Banyak orang tahu Gurindam Dua Belas merupakan sajak berisi petuah tentang cara hidup beragama dan bermasyarakat orang Melayu. Sajak-sajak karya Raja Ali Haji yang tersohor hingga kini menjadi pedoman hidup masyarakat Melayu yang lekat dengan kesusastraannya. Tak perlu jauh-jauh, sebut saja pantun, gurindam, syair, talibun, karmina dan jenis puisi lainnya memenuhi gudang karya Melayu Klasik yang diajarkan hingga kini.
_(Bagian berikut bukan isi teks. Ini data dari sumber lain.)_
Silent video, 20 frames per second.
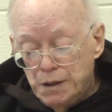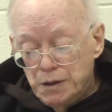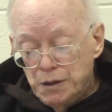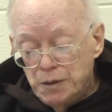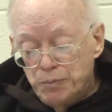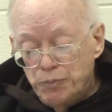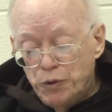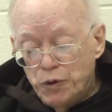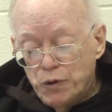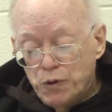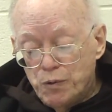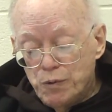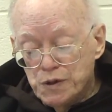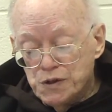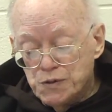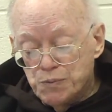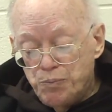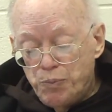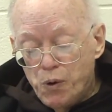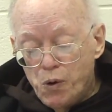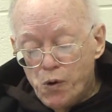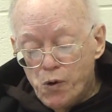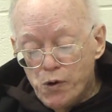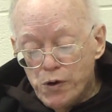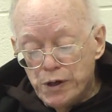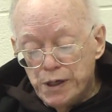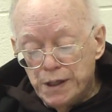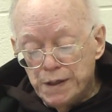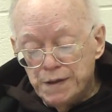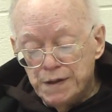The book was
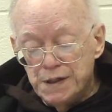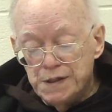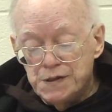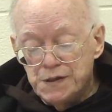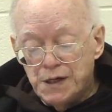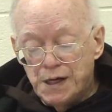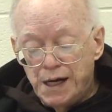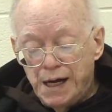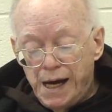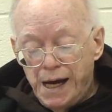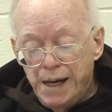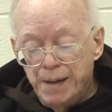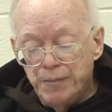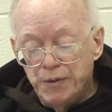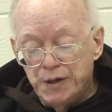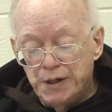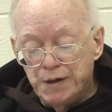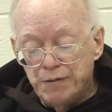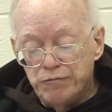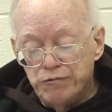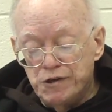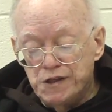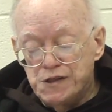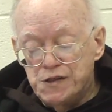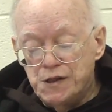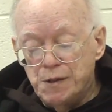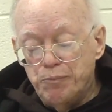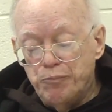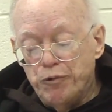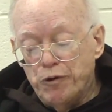born in this climate of
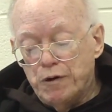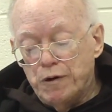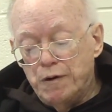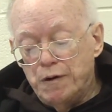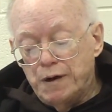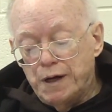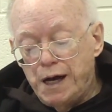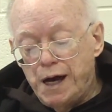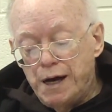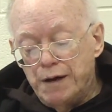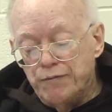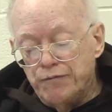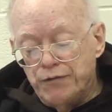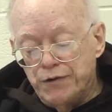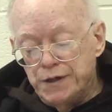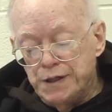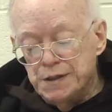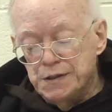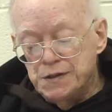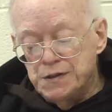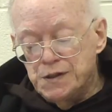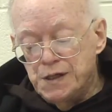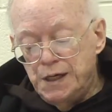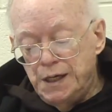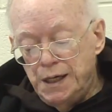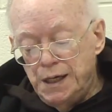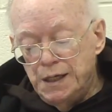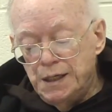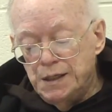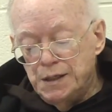reciprocal confidence,
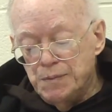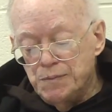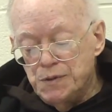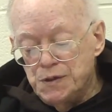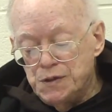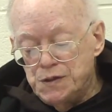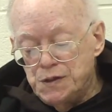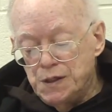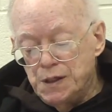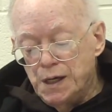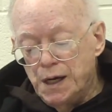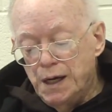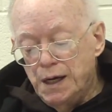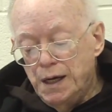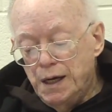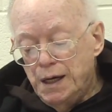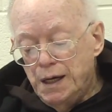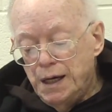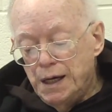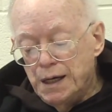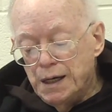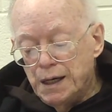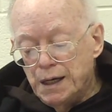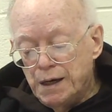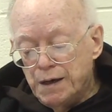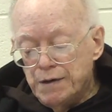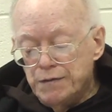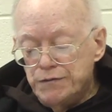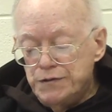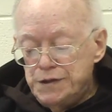intimacy, and
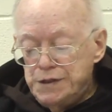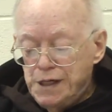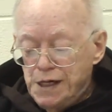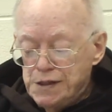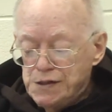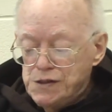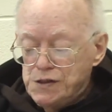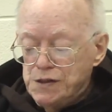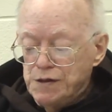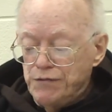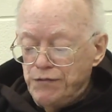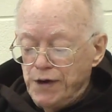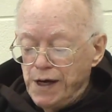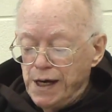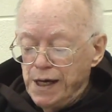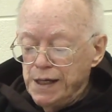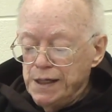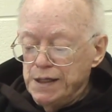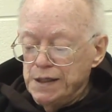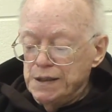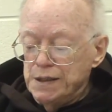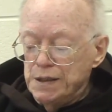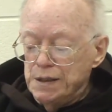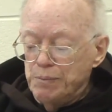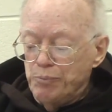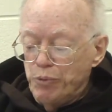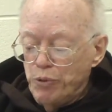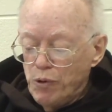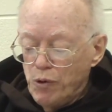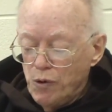love testified in the
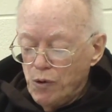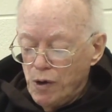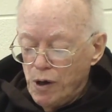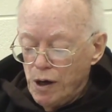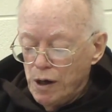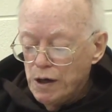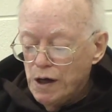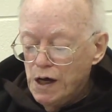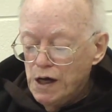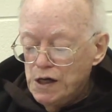prologue.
Namun, bukan itu yang ingin dibahas kali ini. Banyak orang tahu Gurindam Dua Belas diciptakan tapi tak banyak yang tahu letak dimana sajak indah itu dilahirkan. Perjalanan membawa saya menuju Pulau yang letaknya tak jauh dari Singapura, Pulau Bintan namanya.
Mencium Tanah Tanjung Pinang
Mendarat di ibukota Kepulauan Riau di sore hari, saya lekas mencium bau tanah bauksit di Bandara Raja Haji Fisabilillah. Perjalanan melalui pesawat ditempuh hampir sama dengan menuju Changi Airport. Bedanya hanya tiket dari Jakarta harganya dua kali lipat lebih mahal daripada menuju Singapura. Maklum, tak lebih dari lima pesawat yang tiap harinya melayani penerbangan dari Jakarta menuju Tanjung Pinang.
Kesunyian senja Tanah Melayu menyambut saya ketika tiba. Sulit ditemukan hiruk pikuk keramaian saat menuju malam. Sesunyi itu pandangan pertama melihat jalanan yang besar tapi tak ramai. Sepanjang perjalanan menuju hotel, kanan dan kiri dihiasi dengan ruko-ruko baru dengan banner tulisan disewa.
Karena lapar, saya diajak menuju Akau Potong Lembu. Ya itulah namanya, hingga pulang ke Jakarta benak ini masih bingung mengapa dinamakan demikian. Ibarat Chinatown PIK, Akau Potong Lembu adalah tempat bercengkrama masyarakat Tanjung Pinang.
Banyak kuliner dapat ditemukan di sini, sebut saja teh tarik, nasi lemak, otak-otak, hingga babi panggang sangat mudah untuk dicari. Namun, ada satu hidangan yang paling terkenal di sini, sampai terkenalnya makanan yang berasal dari laut ini dibuatkan tugu di tengah kota sebagai tanda kuliner khas masyarakat Tanjung Pinang, gonggong namanya.
Jika belum tahu, gonggong adalah suatu jenis siput yang habitatnya banyak tinggal di sekitar Pulau Bintan dan Batam tetangganya. Cara gonggong disajikan hampir sama seperti kerang dara di pecel lele, cukup direbus bersama dengan siungan bawang dan jahe jika ada.
Perlu diketahui sampai pulang, perut saya sudah cukup rasanya menelan gonggong ini. Gonggong begitu menjadi primadona masyarakat Tanjung Pinang dan sekitarnya, hal ini juga disebabkan oleh banyaknya masyarakat yang bekerja sebagai nelayan.
Menyisiri Timur Pulau Bintan
Karena waktu itu sedang liburan, maka mengelilingi satu pulau ini adalah kewajiban. Dari luas memang tampaknya kita bisa mengelilingi satu Pulau Bintan dalam satu hari. Bertemu dengan Bang Kinoy, pria kelahiran Dabo Singkep, sebuah pulau yang berjarak 158 Km ke arah selatan Pulau Bintan. Beliau menemani saya selama perjalanan keliling pulau.
Perjalanan pertama adalah pergi menuju Vihara Ksitigarbha Bodhisattva atau 500 Lohan Temple atau juga masyarakat Bintan menyebutnya Patung Seribu. Lokasinya tak jauh dari Tanjung Pinang, jalanan yang mulus mempercepat perjalanan. Destinasi pertama ternyata sudah membuat saya terpukau dengan artistiknya yang tak mungkin dijumpai di tempat lain.